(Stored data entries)

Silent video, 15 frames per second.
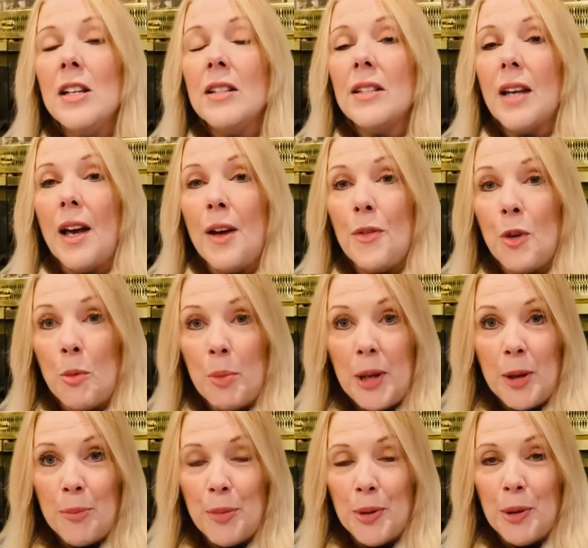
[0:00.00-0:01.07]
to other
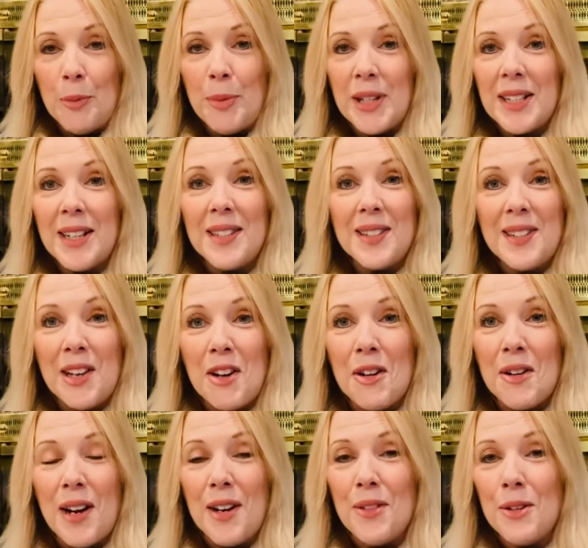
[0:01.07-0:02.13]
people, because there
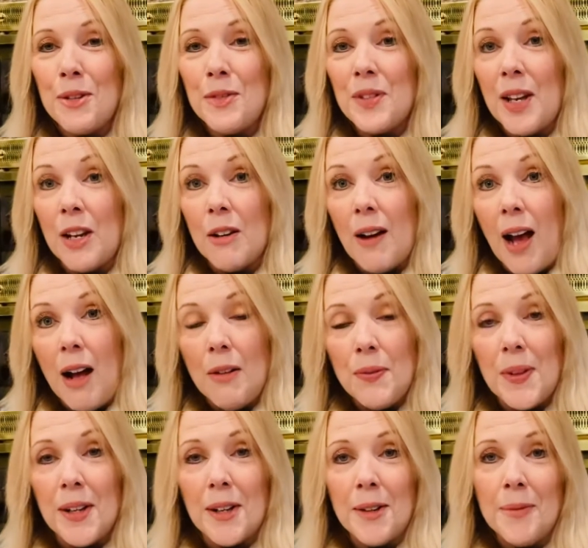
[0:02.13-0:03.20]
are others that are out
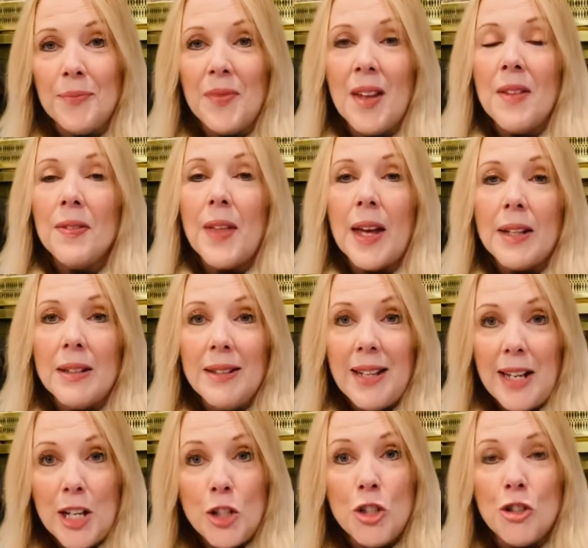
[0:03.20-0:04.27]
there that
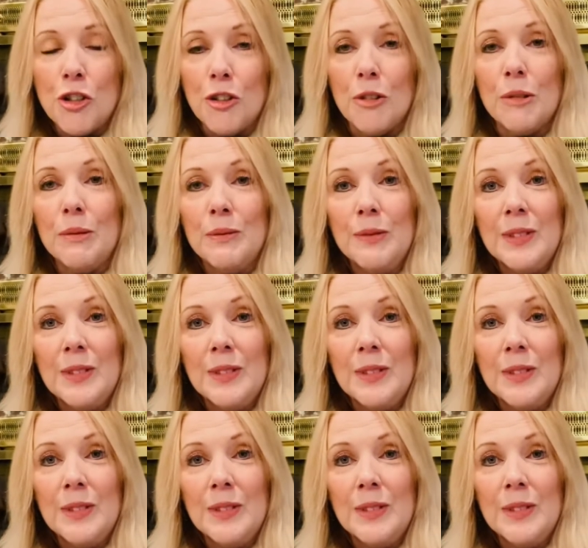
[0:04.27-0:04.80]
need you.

## [PROBLEM TO SOLVE]
An exact repetition of all the records above is required, excluding the pictures.

## [TASK RESPONSE]
Silent video, 15 frames per second.
[0:00.00-0:01.07]
to other
[0:01.07-0:02.13]
people, because there
[0:02.13-0:03.20]
are others that are out
[0:03.20-0:04.27]
there that
[0:04.27-0:04.80]
need you.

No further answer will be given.